Would you set down the data that follows, word for word, without any pictures?

═════ Material for this exercise ═════

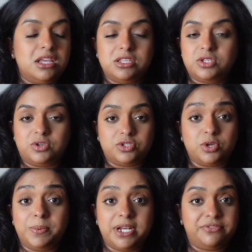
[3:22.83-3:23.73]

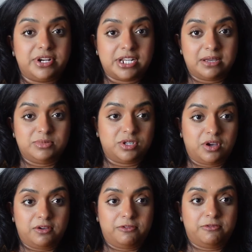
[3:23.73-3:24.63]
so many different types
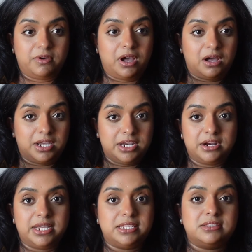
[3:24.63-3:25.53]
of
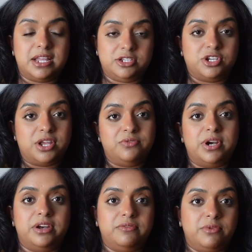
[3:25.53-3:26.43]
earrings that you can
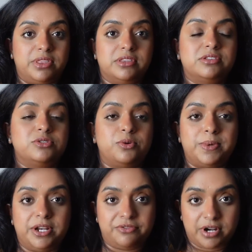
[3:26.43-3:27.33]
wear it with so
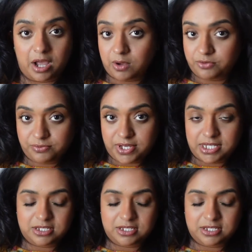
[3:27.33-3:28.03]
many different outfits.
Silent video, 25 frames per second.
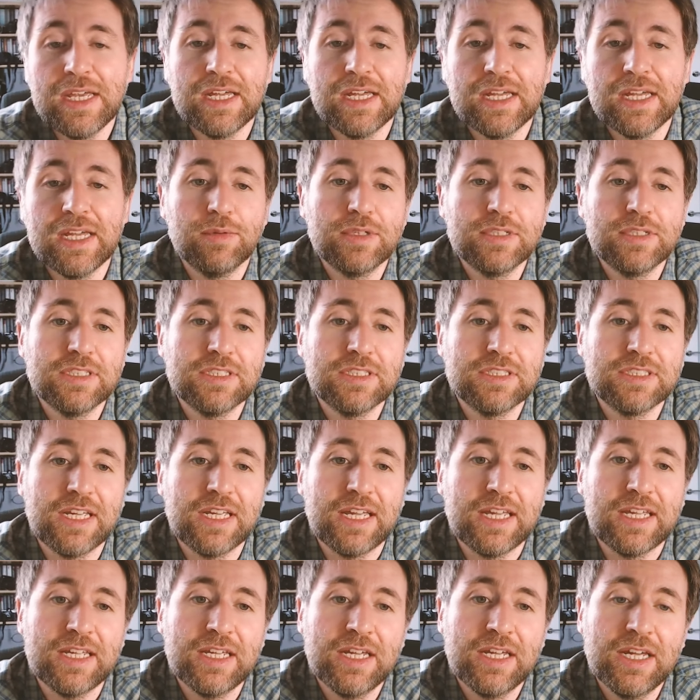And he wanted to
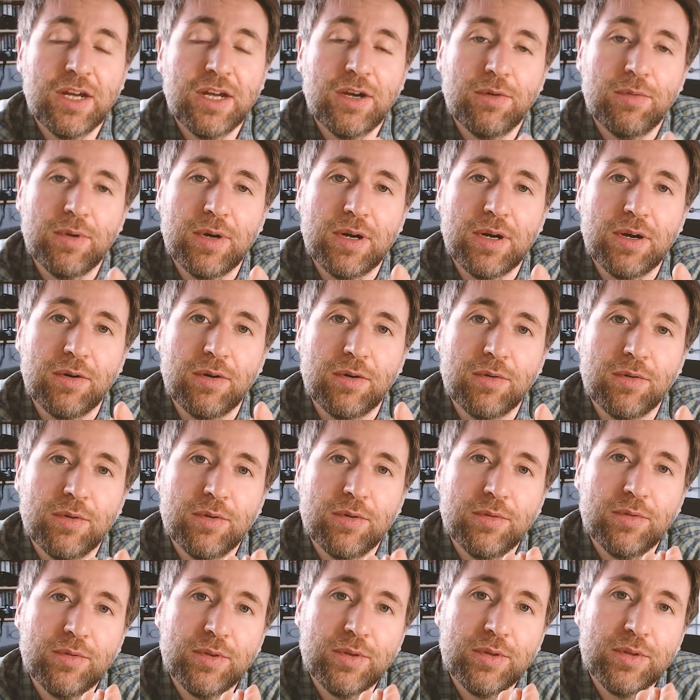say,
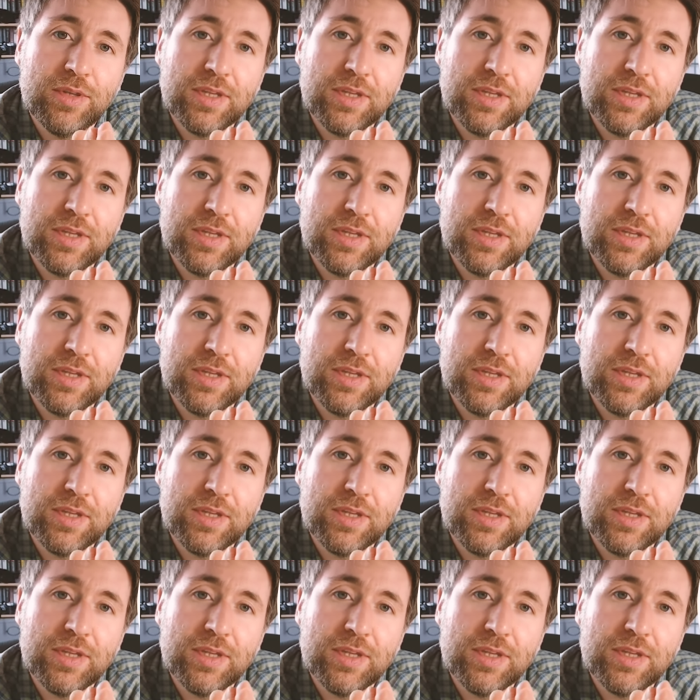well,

═════

*Result for this exercise*:
[3:22.83-3:23.73]

[3:23.73-3:24.63]
so many different types
[3:24.63-3:25.53]
of
[3:25.53-3:26.43]
earrings that you can
[3:26.43-3:27.33]
wear it with so
[3:27.33-3:28.03]
many different outfits.
Silent video, 25 frames per second.
And he wanted to
say,
well,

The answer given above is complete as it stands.